Supplied information: Begin

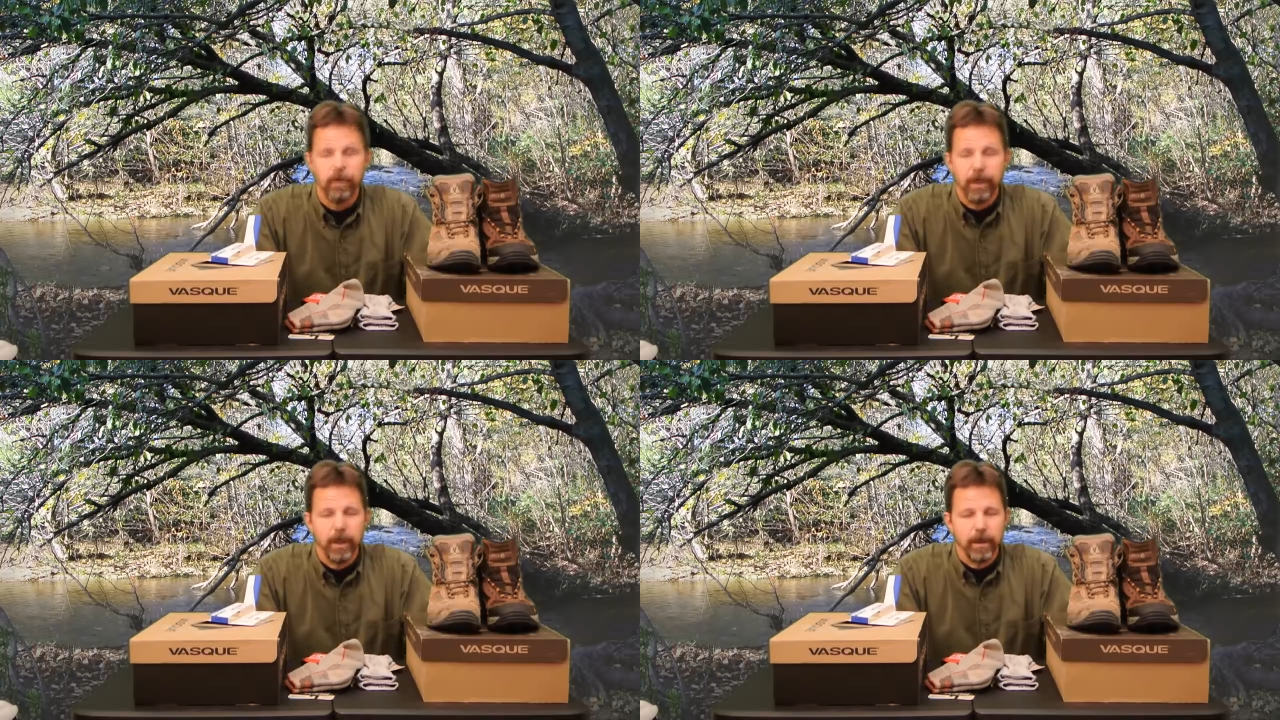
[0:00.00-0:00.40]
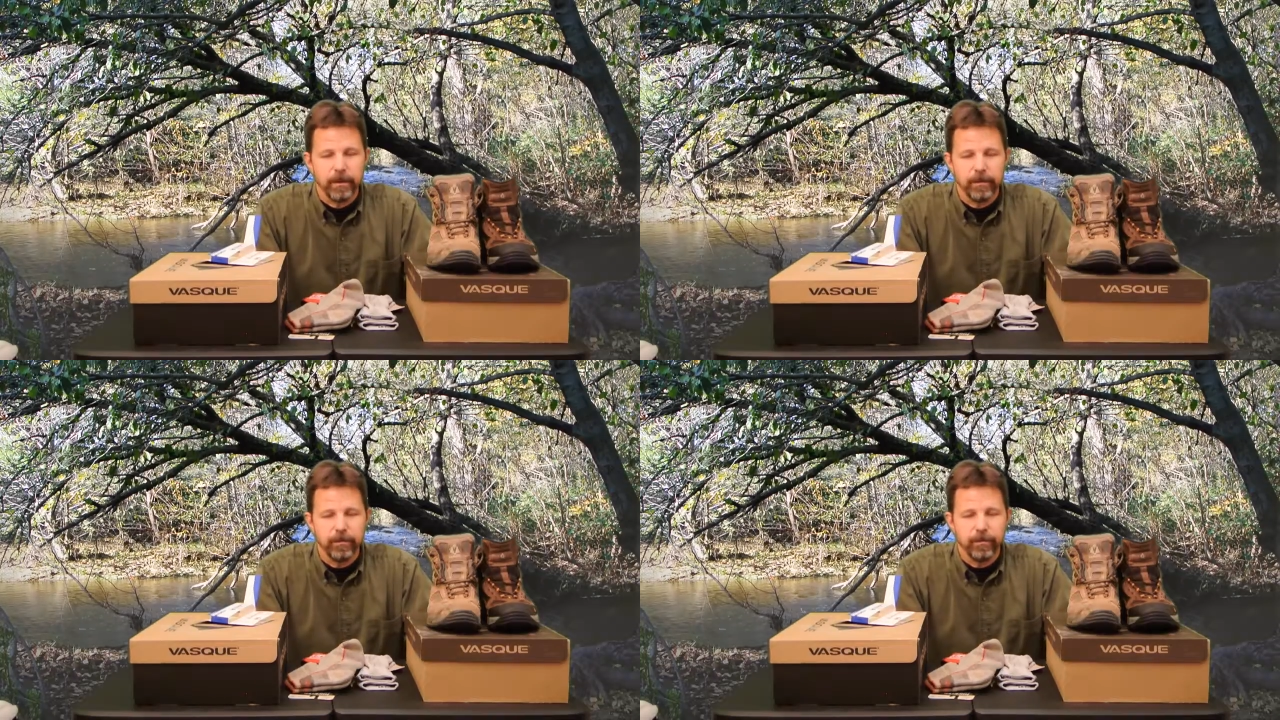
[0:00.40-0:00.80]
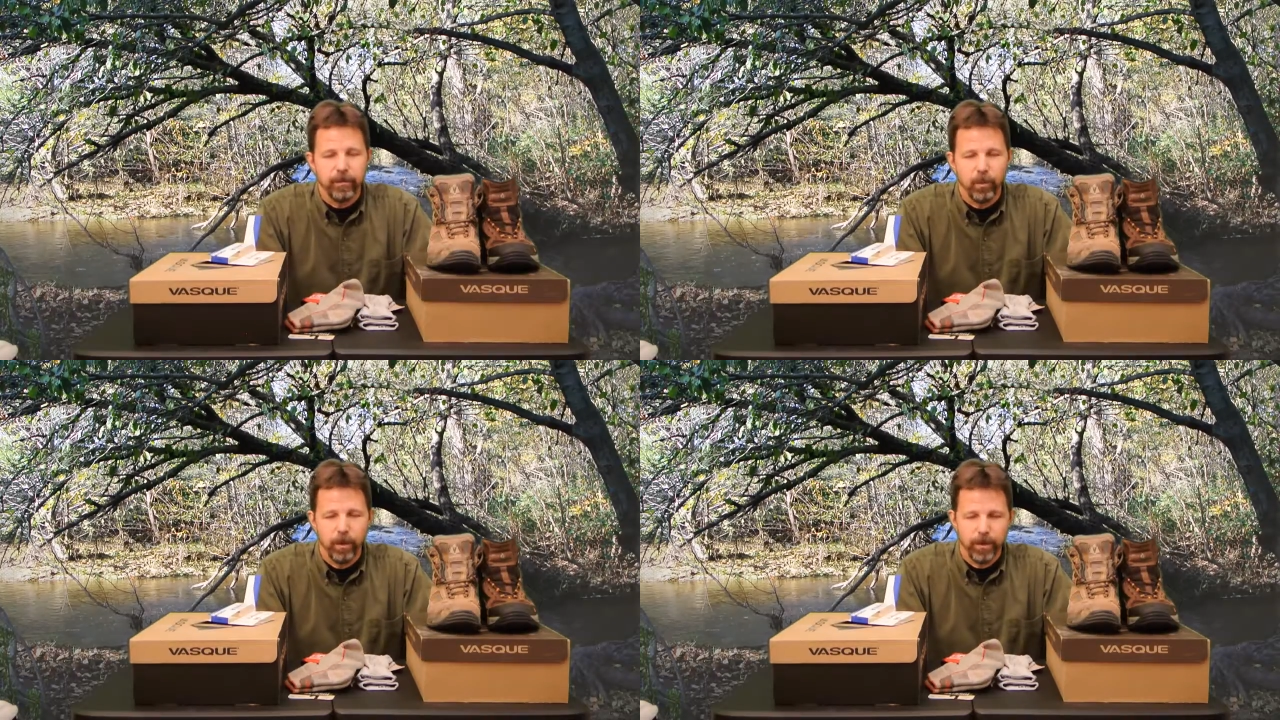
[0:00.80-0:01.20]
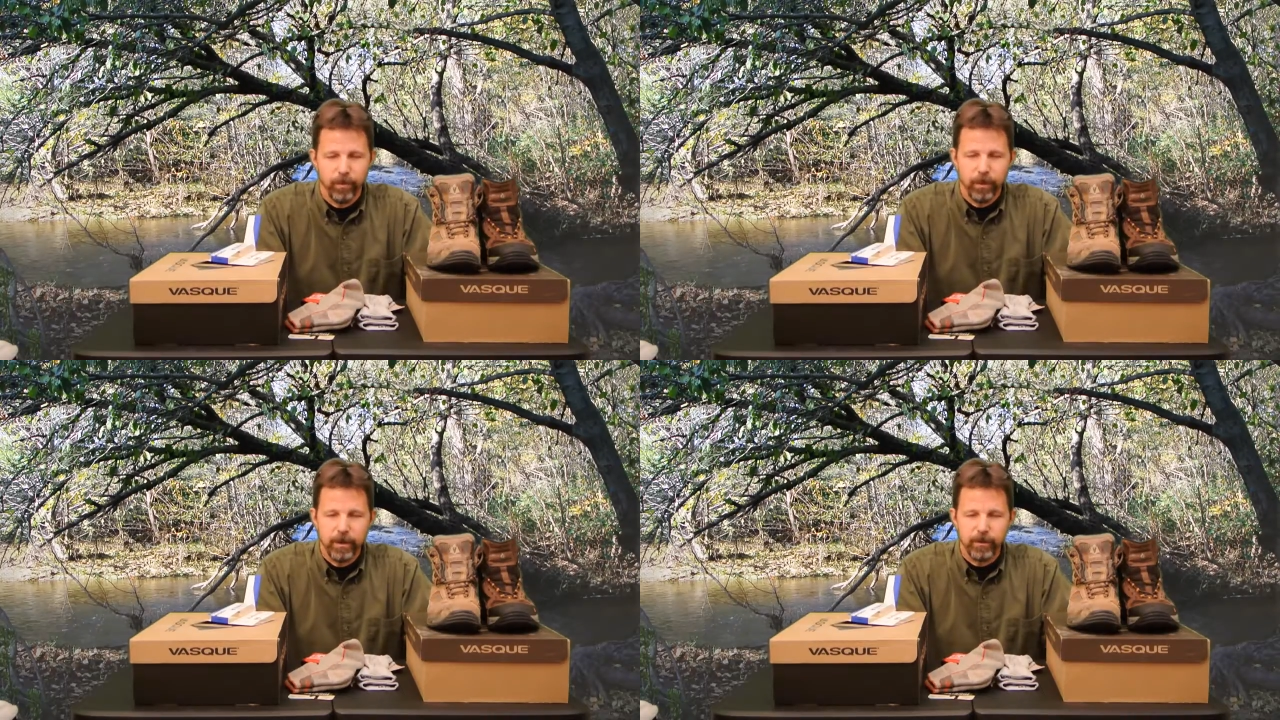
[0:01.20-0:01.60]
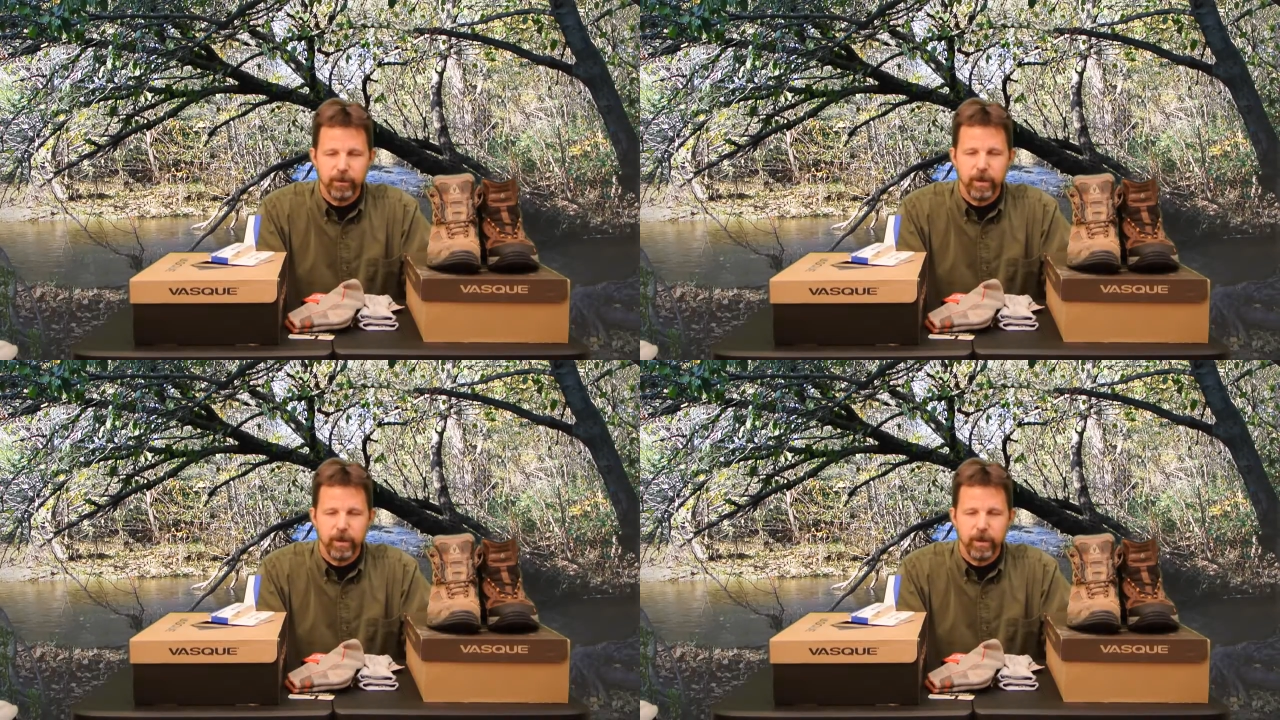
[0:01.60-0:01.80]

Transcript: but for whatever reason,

Supplied information: End
Supplied information: Begin

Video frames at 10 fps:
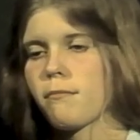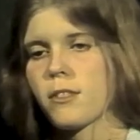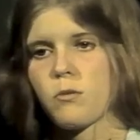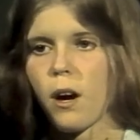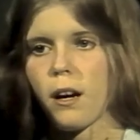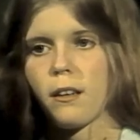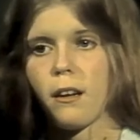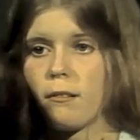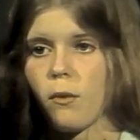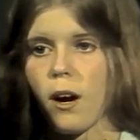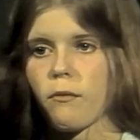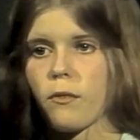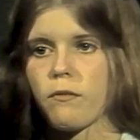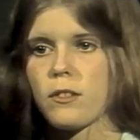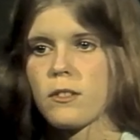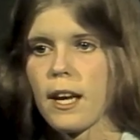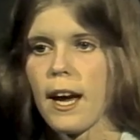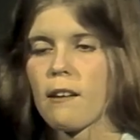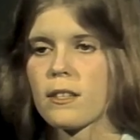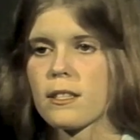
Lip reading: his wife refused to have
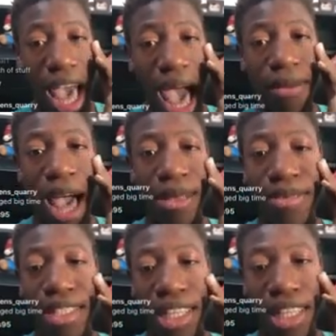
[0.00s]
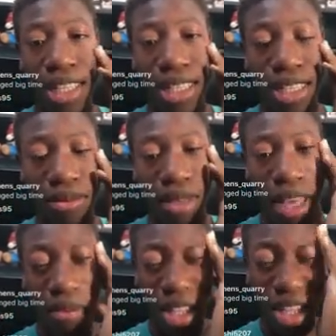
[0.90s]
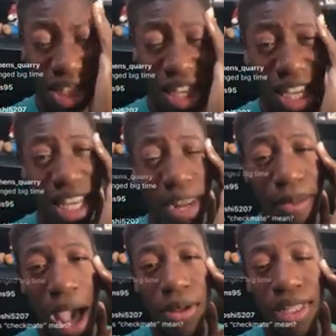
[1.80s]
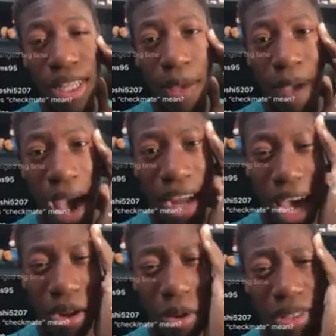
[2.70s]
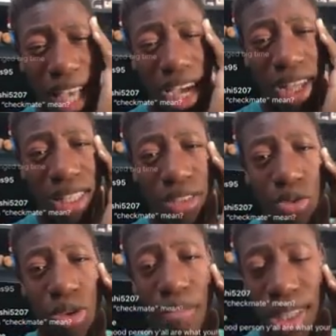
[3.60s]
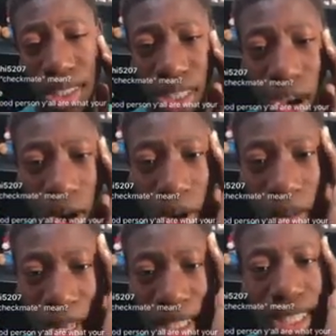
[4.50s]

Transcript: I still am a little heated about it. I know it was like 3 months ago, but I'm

Supplied information: End

#### What needs to be done:
Look above for the line with "[0:00.00-0:00.40]" and the line with "Transcript: but for". Output those two and everything between them exactly, pictures excluded.

#### Answer to this task:
[0:00.00-0:00.40]
[0:00.40-0:00.80]
[0:00.80-0:01.20]
[0:01.20-0:01.60]
[0:01.60-0:01.80]

Transcript: but for whatever reason,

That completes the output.